For much of 2007 and 2008, I was an embedded reporter with a platoon of airborne infantry at a remote outpost called Restrepo, which was attacked up to four times a day. Many soldiers had creases in their uniforms from bullets that had brushed them. In one firefight a bullet hit a sandbag six inches from my head.
The psychological pressure was enormous. “I’ve only been here for four months and I can’t believe how messed up I am,” one soldier told me. “I went to the counselor and he asked if I smoked cigarettes and I told him no and he said, ‘Well, you may want to think about starting.’”
There were around 20 men at Restrepo — part of a 150-member unit called Battle Company of the 173rd Airborne Brigade Combat Team — and the possibility of getting overrun by the enemy was openly discussed. The men slept next to their guns and sometimes with their boots on. More than 40 American soldiers have died in the Korengal Valley.
Now, the military has retreated, saying that the valley is too isolated and that the American presence was possibly pushing the locals to side with the Taliban. This raises some questions: If the Korengal was really worth fighting for, why would we ever pull out? Or, conversely, why did we go there in the first place? Like the soldiers at Restrepo, I was looking at the war through a tiny keyhole, and have no way to answer such overarching questions. But I do know that several important points must be acknowledged.
First, a significant proportion of enemy fighters in the Korengal were foreigners who had come to Afghanistan to wage jihad. There were Pakistani cellphone numbers painted on rocks around the valley as a recruiting tool for potential volunteers; there were Arabic graffiti urging local men to join the fight. These foreigners presumably would have fought the Americans wherever they found them; if we had avoided the Korengal they would simply have shifted the battle elsewhere. (To a better place? A worse one? I doubt even the Taliban could say.)
Furthermore, I was told that one of the reasons for establishing a base in the Korengal was to prevent militants from using the valley to stage attacks on the vastly more important Pech River Valley, immediately to the north. The Pech was a major corridor for moving men and supplies, and after American bases were established in the Korengal, attacks at Pech dropped off significantly. The Korengal may not have been important per se, but arguably the Pech was, and there may have been no way to strategically separate the two.

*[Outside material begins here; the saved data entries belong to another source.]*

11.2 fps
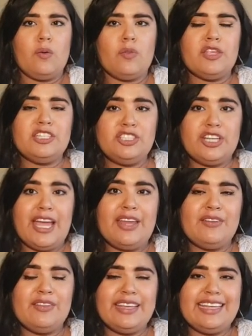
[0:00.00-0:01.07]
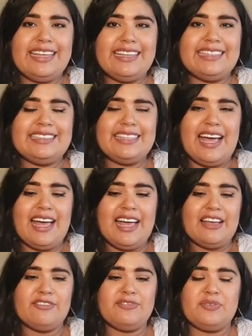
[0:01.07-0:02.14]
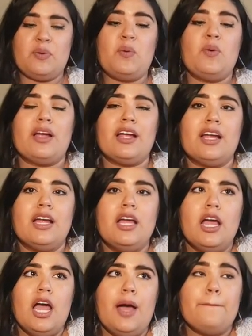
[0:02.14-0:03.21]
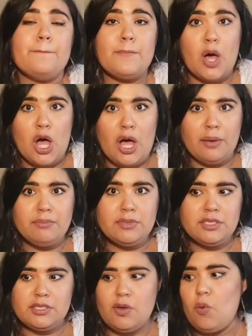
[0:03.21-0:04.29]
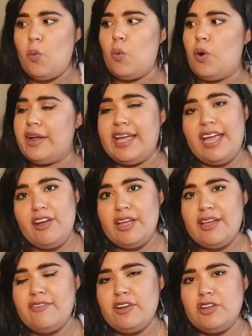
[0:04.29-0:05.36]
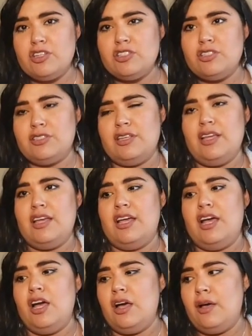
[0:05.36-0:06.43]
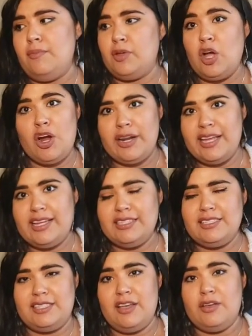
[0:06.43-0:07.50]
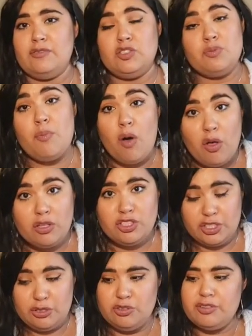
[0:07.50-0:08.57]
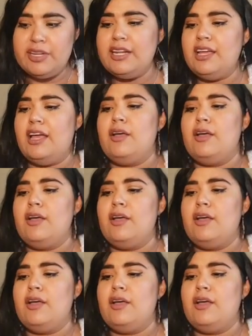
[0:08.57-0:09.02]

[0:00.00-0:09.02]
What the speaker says: this channel is for moms or caregivers, guardians of small children,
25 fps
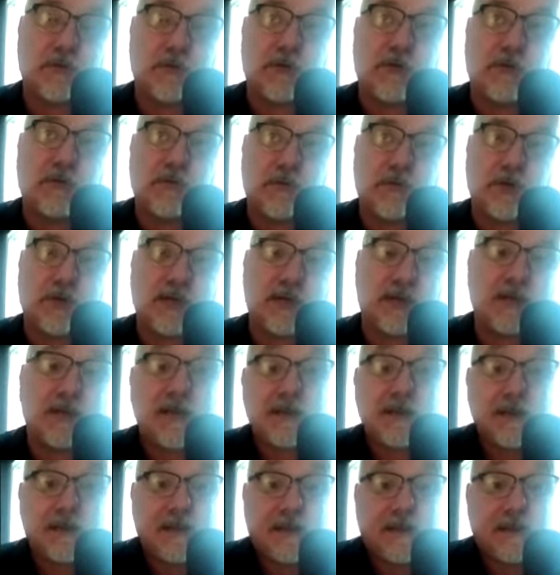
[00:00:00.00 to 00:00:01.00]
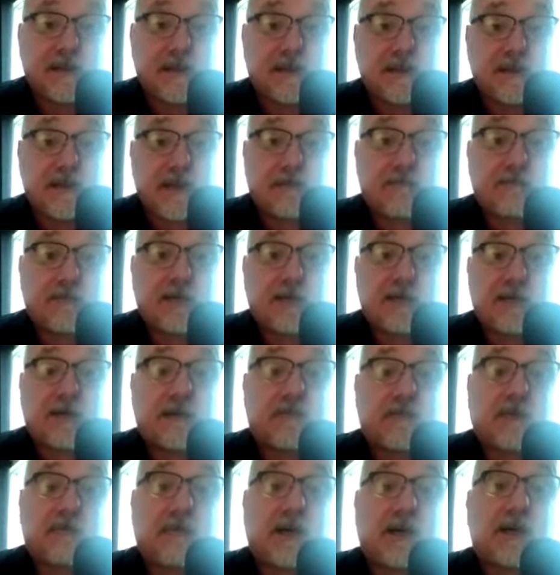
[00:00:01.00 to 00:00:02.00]
and over again, then that
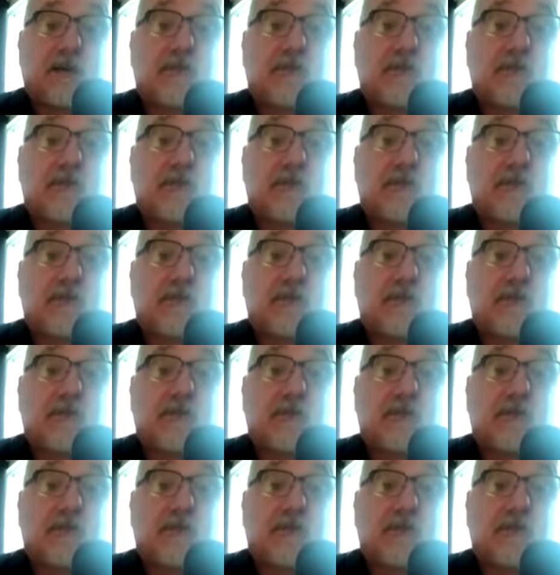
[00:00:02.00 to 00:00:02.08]
becomes my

At the beginning of the commentary, Sabastian Junger judges Korengal of dubious strategic value. By the end of the seventh paragraph he has carefully crafted a good case for its unmatched strategic value. Similarly, I said:
… until the places where the religiously-motivated and hard core fighters are taken on head-to-head, his means of rest and recruitment denied him, and his largesse taken away from him, this counterinsurgency cannot be won. While they are unmolested in their favorite places, they can continue to send insurgents into the cities – Kandahar, Jalalabad and Kabul.
DVIDS published several videos of the dis-assembly of Korengal (here and here), but they aren’t as interesting as one published by al Jazeera which shows the Taliban swarming over the remains of the COP.

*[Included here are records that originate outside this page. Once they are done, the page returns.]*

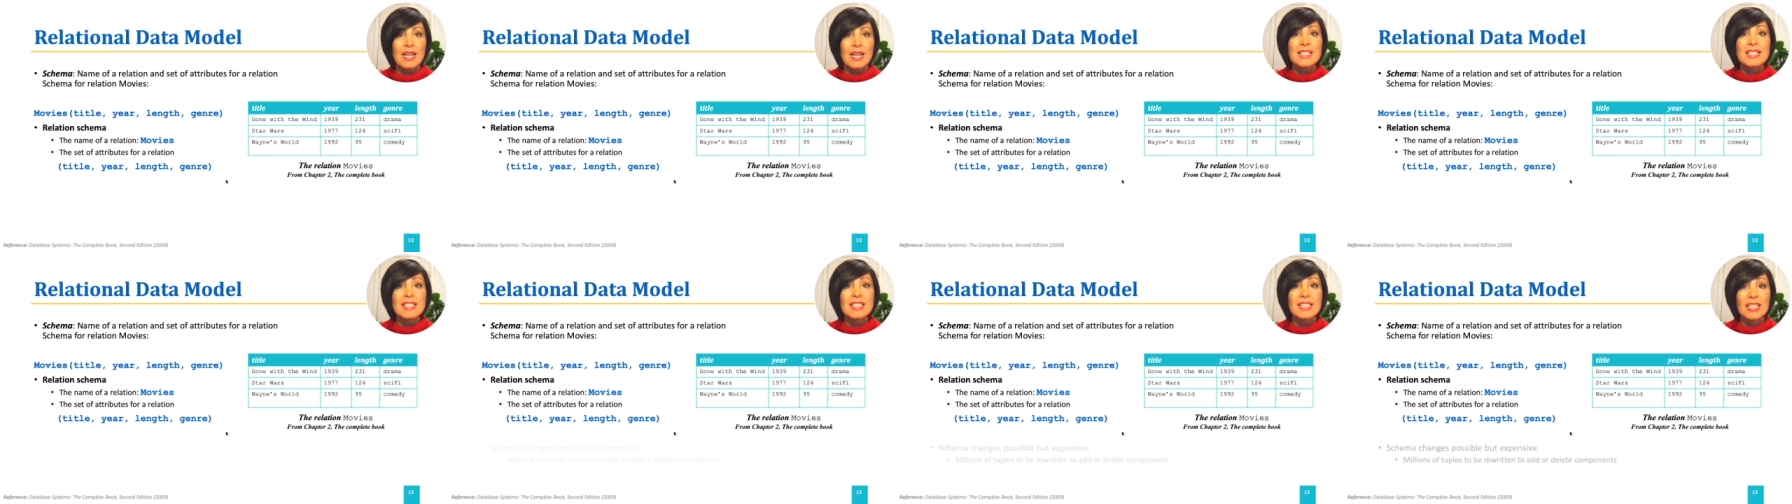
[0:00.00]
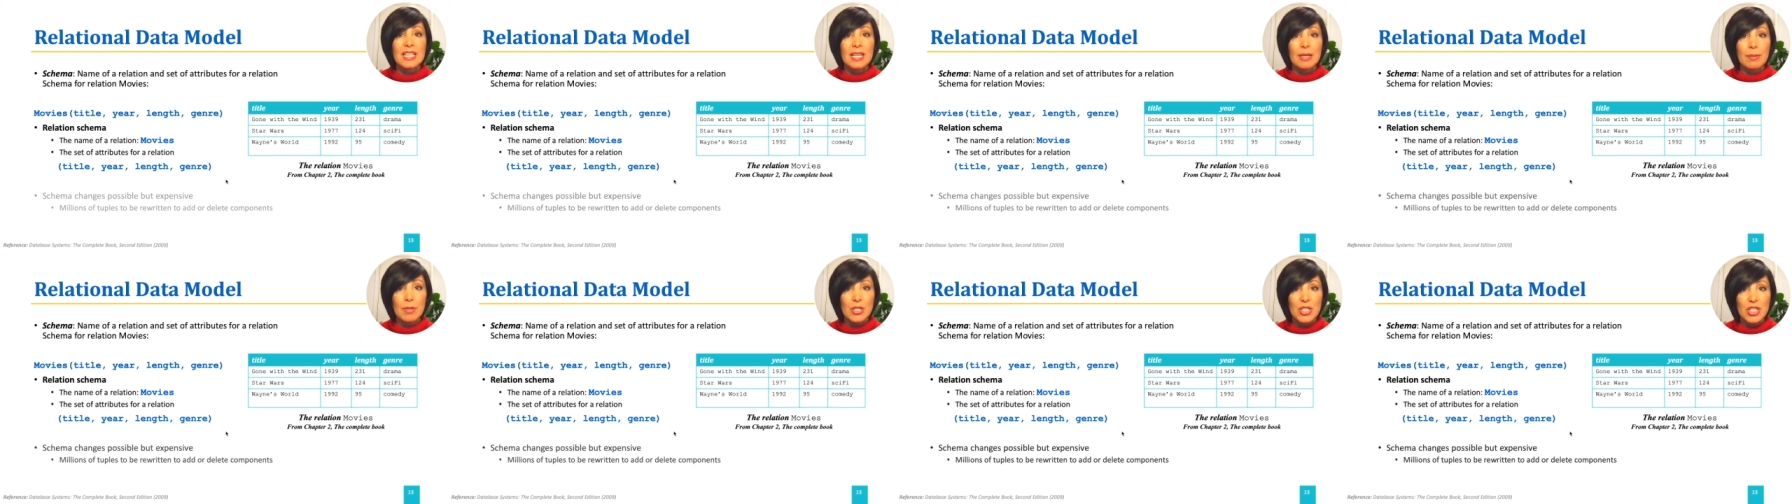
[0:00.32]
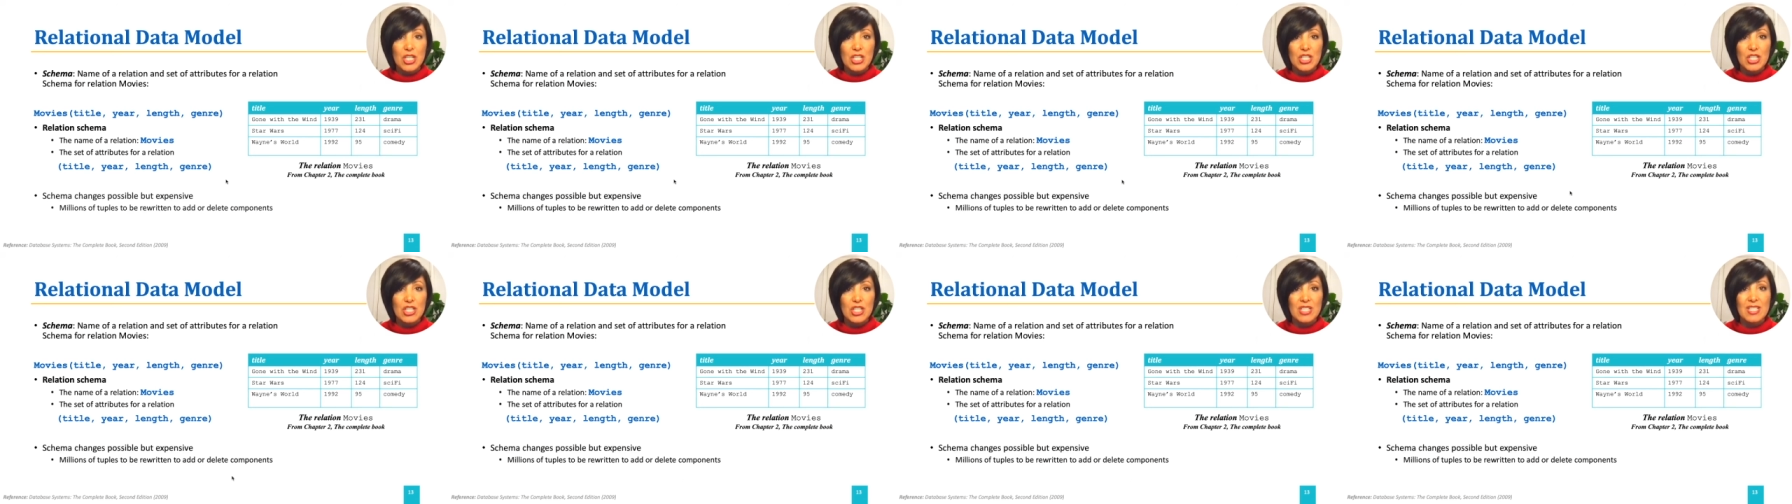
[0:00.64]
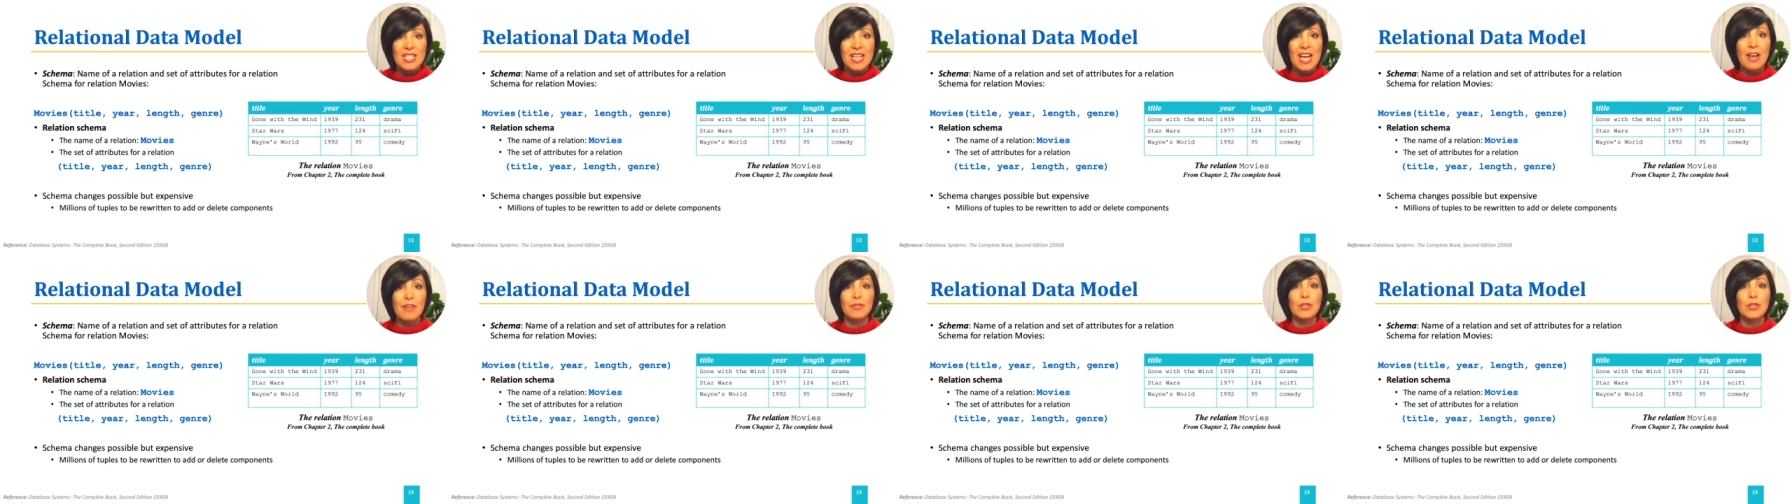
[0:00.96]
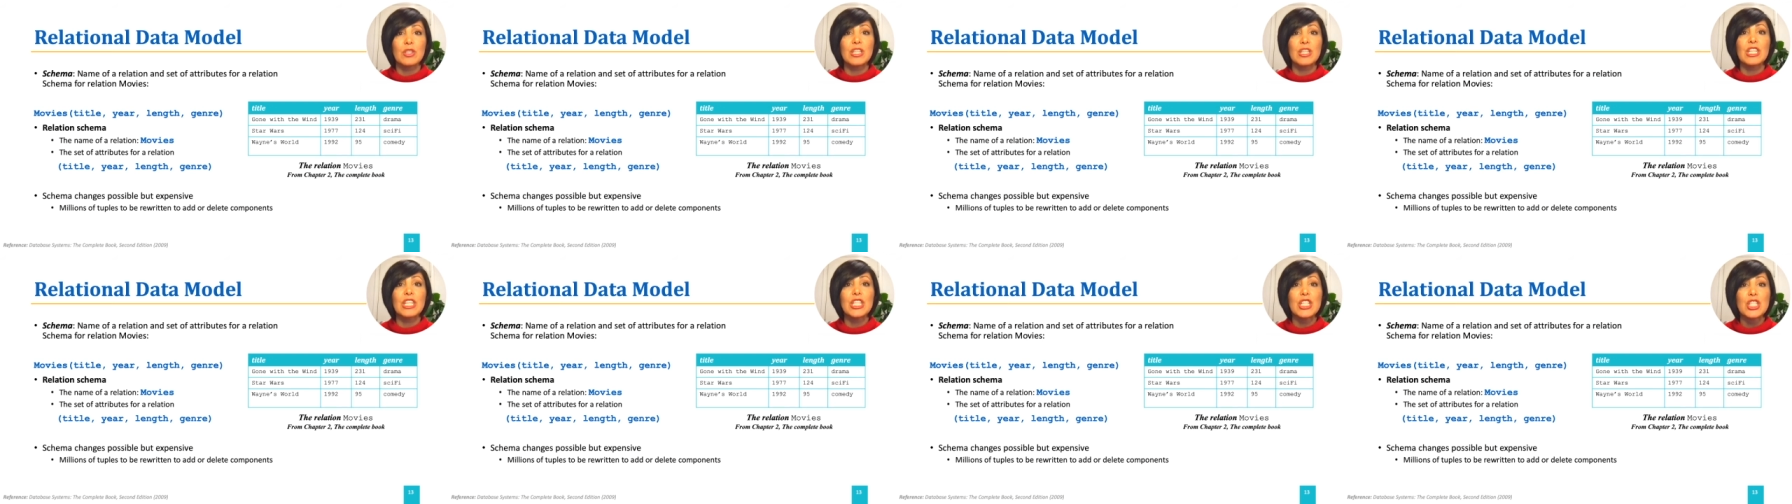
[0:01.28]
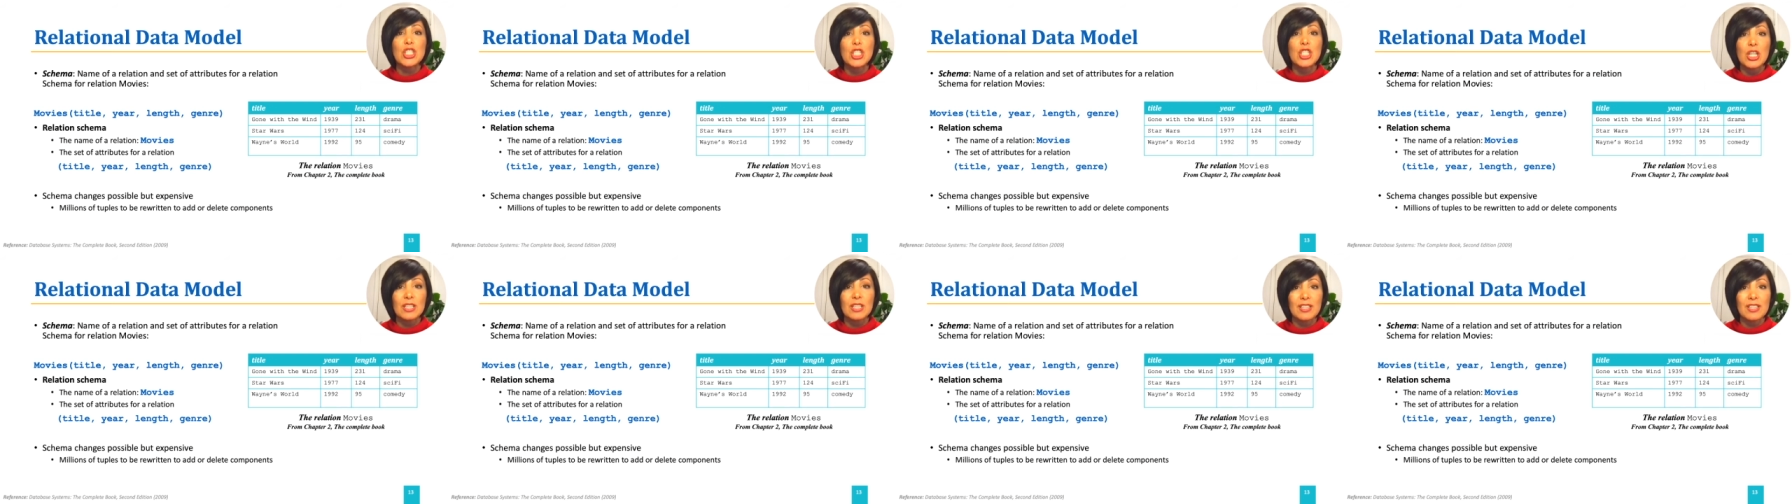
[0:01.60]
schema changes after
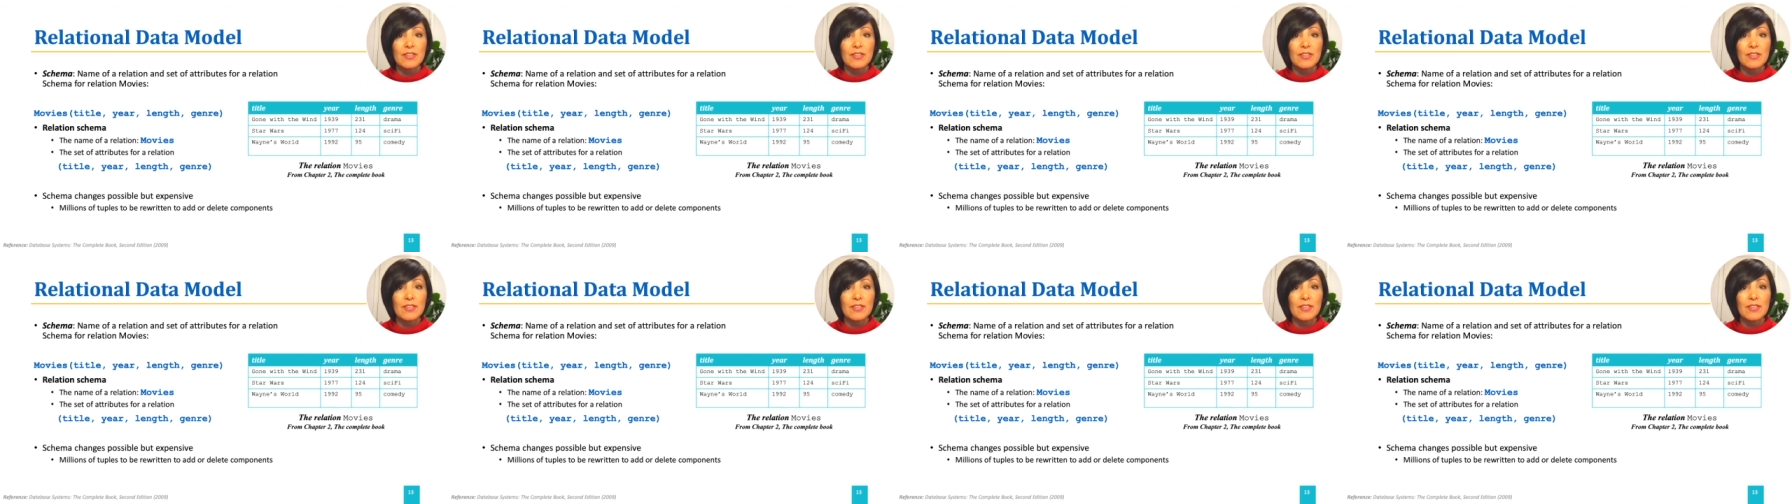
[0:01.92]
initial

So why wasn’t a drone re-tasked to keep watch over the remains of the COP, and monitor the presence of enemy fighters and kill them while congregated in the COP? This is yet another missed opportunity.
On a slightly different front, the Asia Times has an article up by Brian M Downing in which it is suggested that the reason for the insurgency was the presence of U.S. troops. The solution? Withdraw, just like we have done. The culmination of this logic is to withdraw all U.S. forces from everywhere there is global or transnational insurgency, and presto – the fighters will disappear, never to cause problems anywhere.
With idiotic commentaries like this one (and others recently by anti-American Gareth Porter), the Asia Times is turning into a laughingstock, and is increasingly not worth the time, even for canvassing Taliban propaganda (which is the main reason I study this site).
Make no mistake about it. This withdrawal is harmful to U.S. interests.